*** WORKING DATA
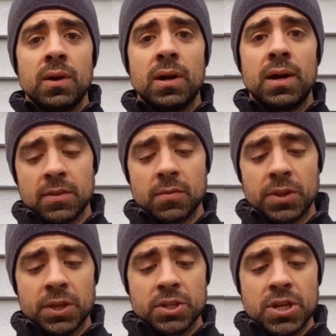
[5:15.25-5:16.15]
They did a
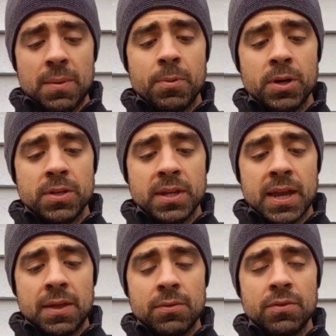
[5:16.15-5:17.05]
really good job putting it
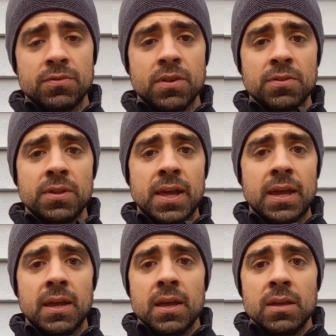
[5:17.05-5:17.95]
together. There's nothing
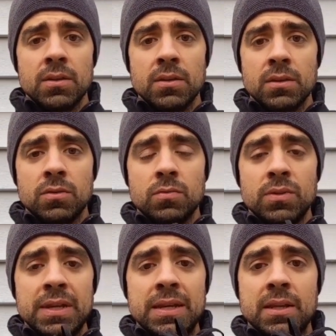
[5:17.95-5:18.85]
like
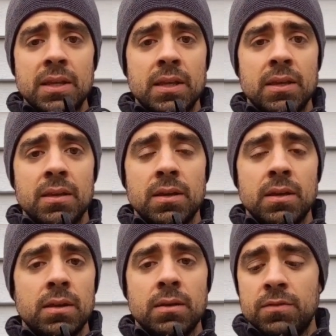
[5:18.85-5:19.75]

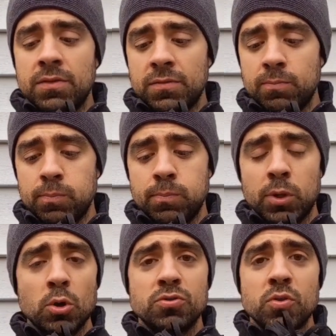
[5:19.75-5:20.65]
uniquely just
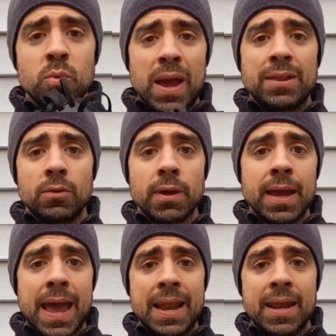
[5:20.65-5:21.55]
blows you away
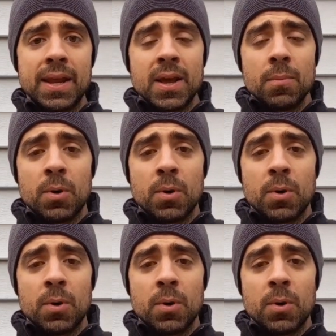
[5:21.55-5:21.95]
looking at it.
******
*WHAT THE TASK REQUIRES*:
All of the entries above need to be repeated exactly, minus the pictures.

*TASK RESULT*:
[5:15.25-5:16.15]
They did a
[5:16.15-5:17.05]
really good job putting it
[5:17.05-5:17.95]
together. There's nothing
[5:17.95-5:18.85]
like
[5:18.85-5:19.75]

[5:19.75-5:20.65]
uniquely just
[5:20.65-5:21.55]
blows you away
[5:21.55-5:21.95]
looking at it.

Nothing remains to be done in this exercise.